─── SUPPLIED RECORDS

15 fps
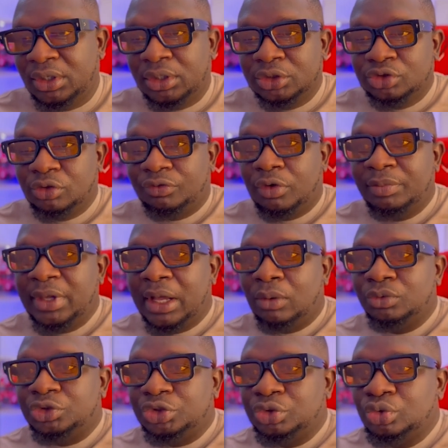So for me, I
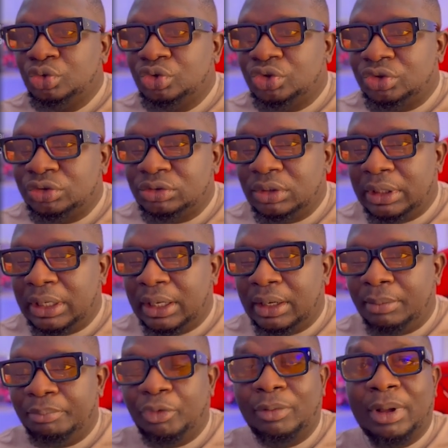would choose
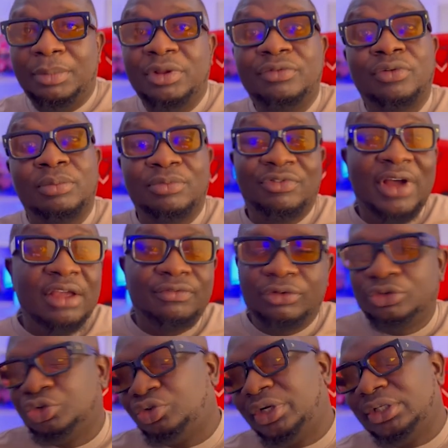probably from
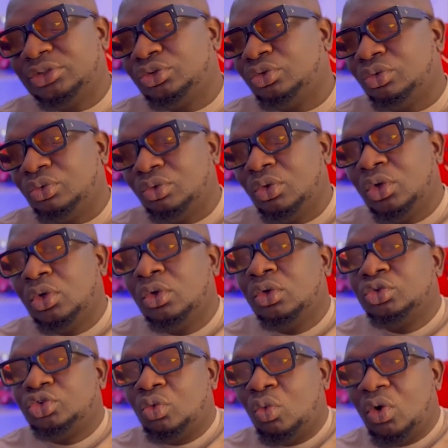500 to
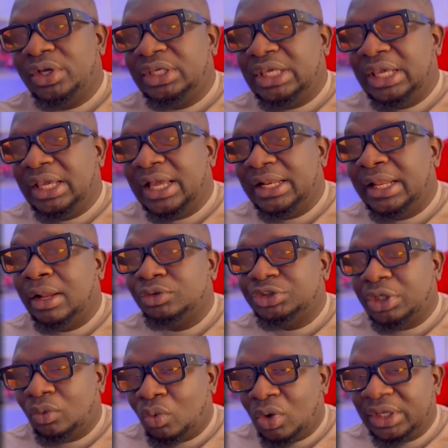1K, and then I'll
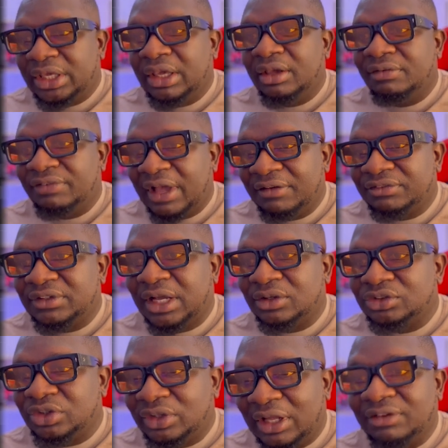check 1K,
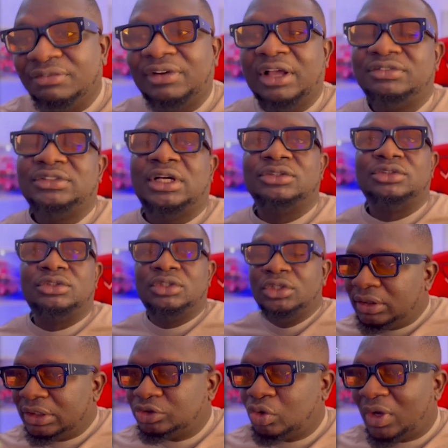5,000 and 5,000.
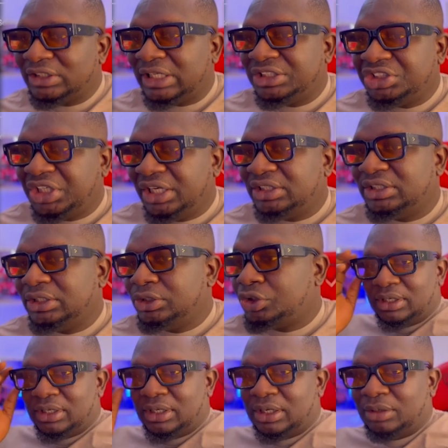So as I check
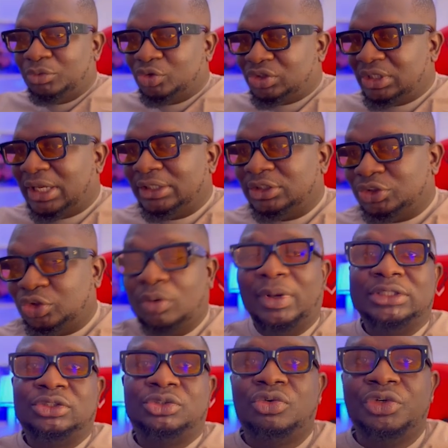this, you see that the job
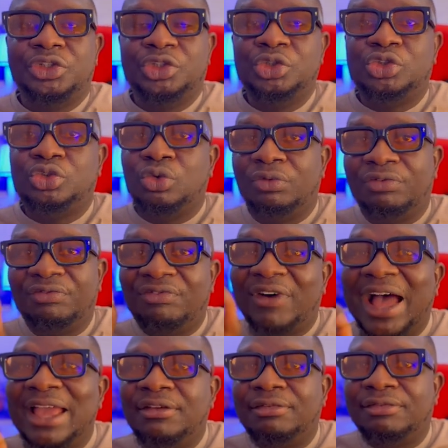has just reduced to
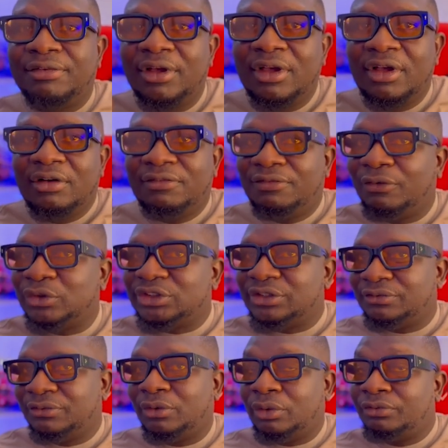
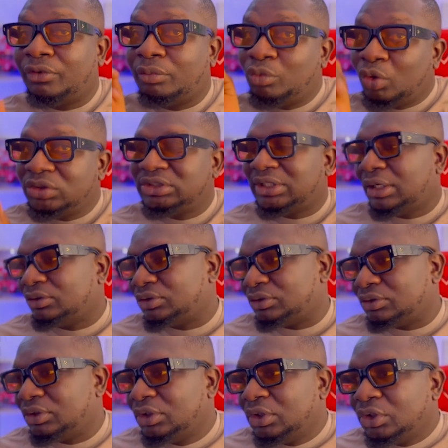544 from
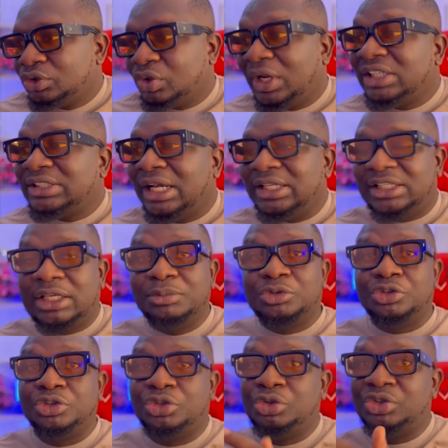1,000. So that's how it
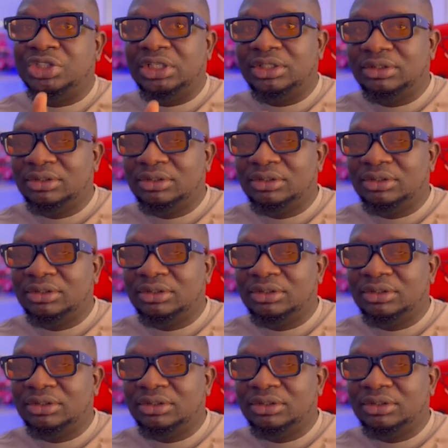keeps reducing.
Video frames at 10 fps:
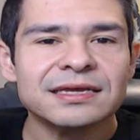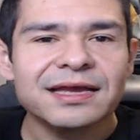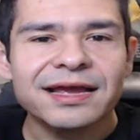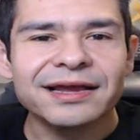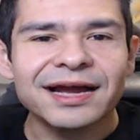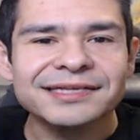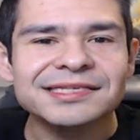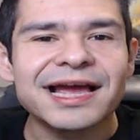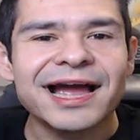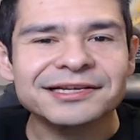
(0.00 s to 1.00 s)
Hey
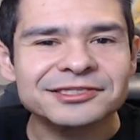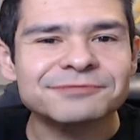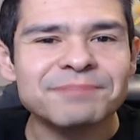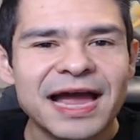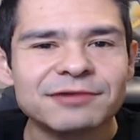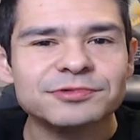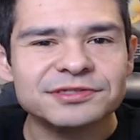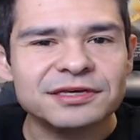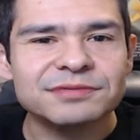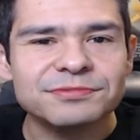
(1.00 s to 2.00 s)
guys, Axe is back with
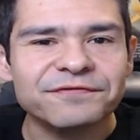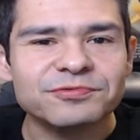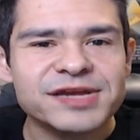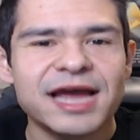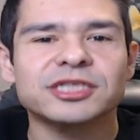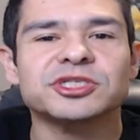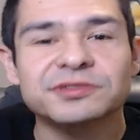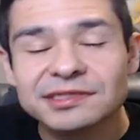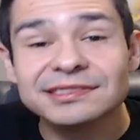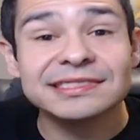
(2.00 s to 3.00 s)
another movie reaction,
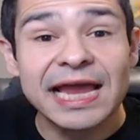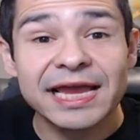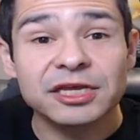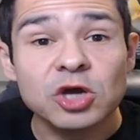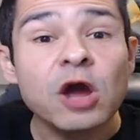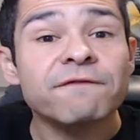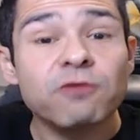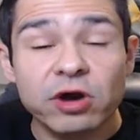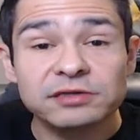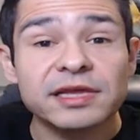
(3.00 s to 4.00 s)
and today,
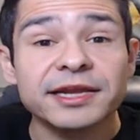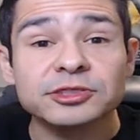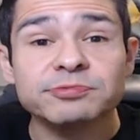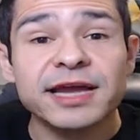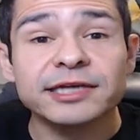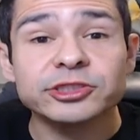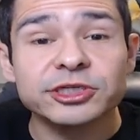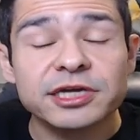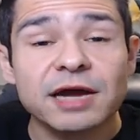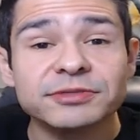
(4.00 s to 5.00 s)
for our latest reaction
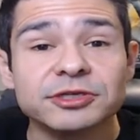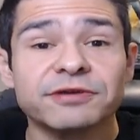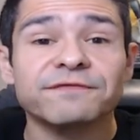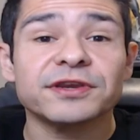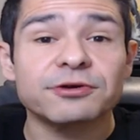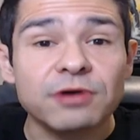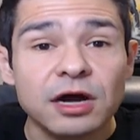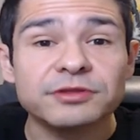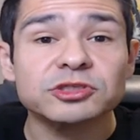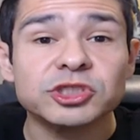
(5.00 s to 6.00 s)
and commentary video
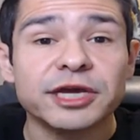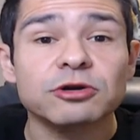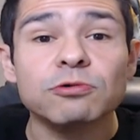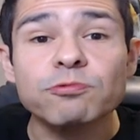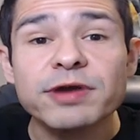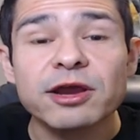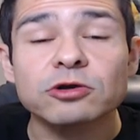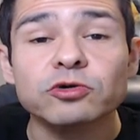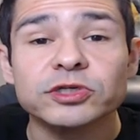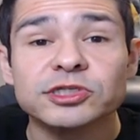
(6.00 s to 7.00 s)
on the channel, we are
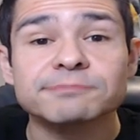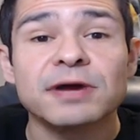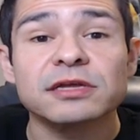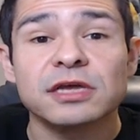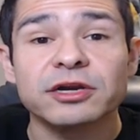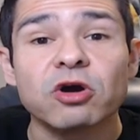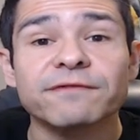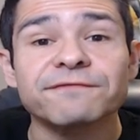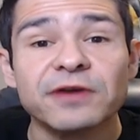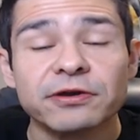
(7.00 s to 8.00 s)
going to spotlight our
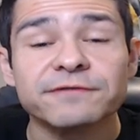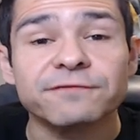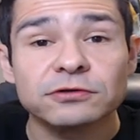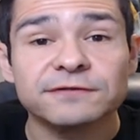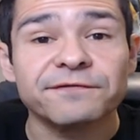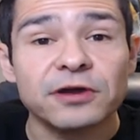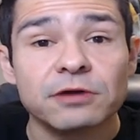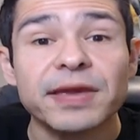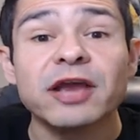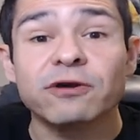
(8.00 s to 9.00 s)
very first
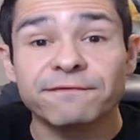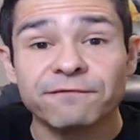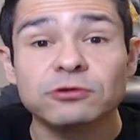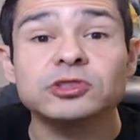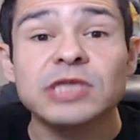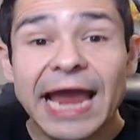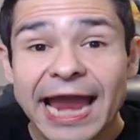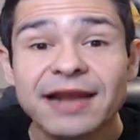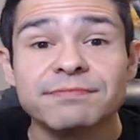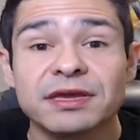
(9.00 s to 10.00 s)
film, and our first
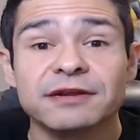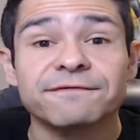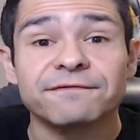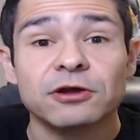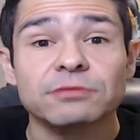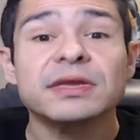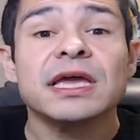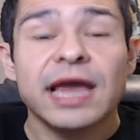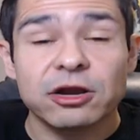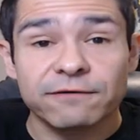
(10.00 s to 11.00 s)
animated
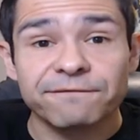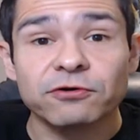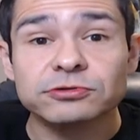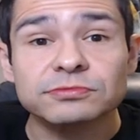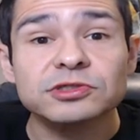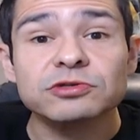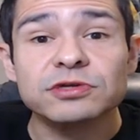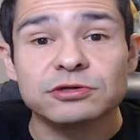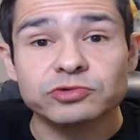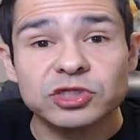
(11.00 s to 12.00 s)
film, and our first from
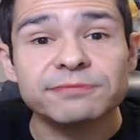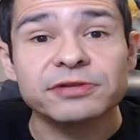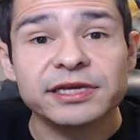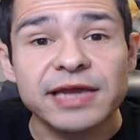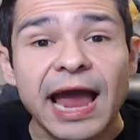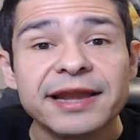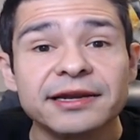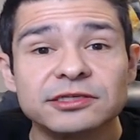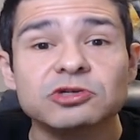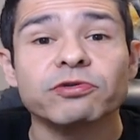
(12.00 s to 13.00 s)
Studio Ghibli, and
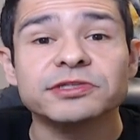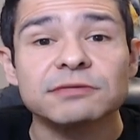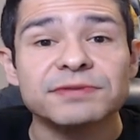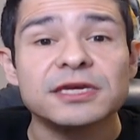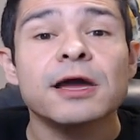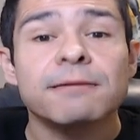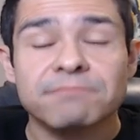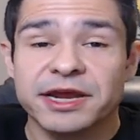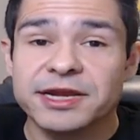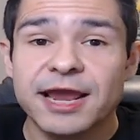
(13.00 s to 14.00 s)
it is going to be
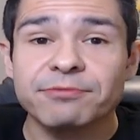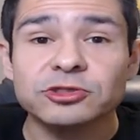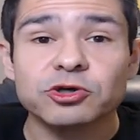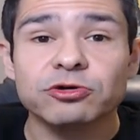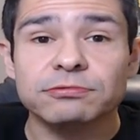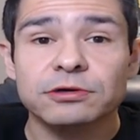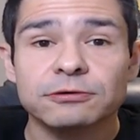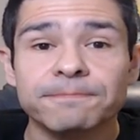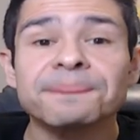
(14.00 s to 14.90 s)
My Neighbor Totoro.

──────

— EXERCISE BRIEF —
A verbatim transcript of the material above, with images dropped, is the expected output.

— OUTPUT FOR THIS EXERCISE —
15 fps
So for me, I
would choose
probably from
500 to
1K, and then I'll
check 1K,
5,000 and 5,000.
So as I check
this, you see that the job
has just reduced to
544 from
1,000. So that's how it
keeps reducing.
Video frames at 10 fps:
(0.00 s to 1.00 s)
Hey
(1.00 s to 2.00 s)
guys, Axe is back with
(2.00 s to 3.00 s)
another movie reaction,
(3.00 s to 4.00 s)
and today,
(4.00 s to 5.00 s)
for our latest reaction
(5.00 s to 6.00 s)
and commentary video
(6.00 s to 7.00 s)
on the channel, we are
(7.00 s to 8.00 s)
going to spotlight our
(8.00 s to 9.00 s)
very first
(9.00 s to 10.00 s)
film, and our first
(10.00 s to 11.00 s)
animated
(11.00 s to 12.00 s)
film, and our first from
(12.00 s to 13.00 s)
Studio Ghibli, and
(13.00 s to 14.00 s)
it is going to be
(14.00 s to 14.90 s)
My Neighbor Totoro.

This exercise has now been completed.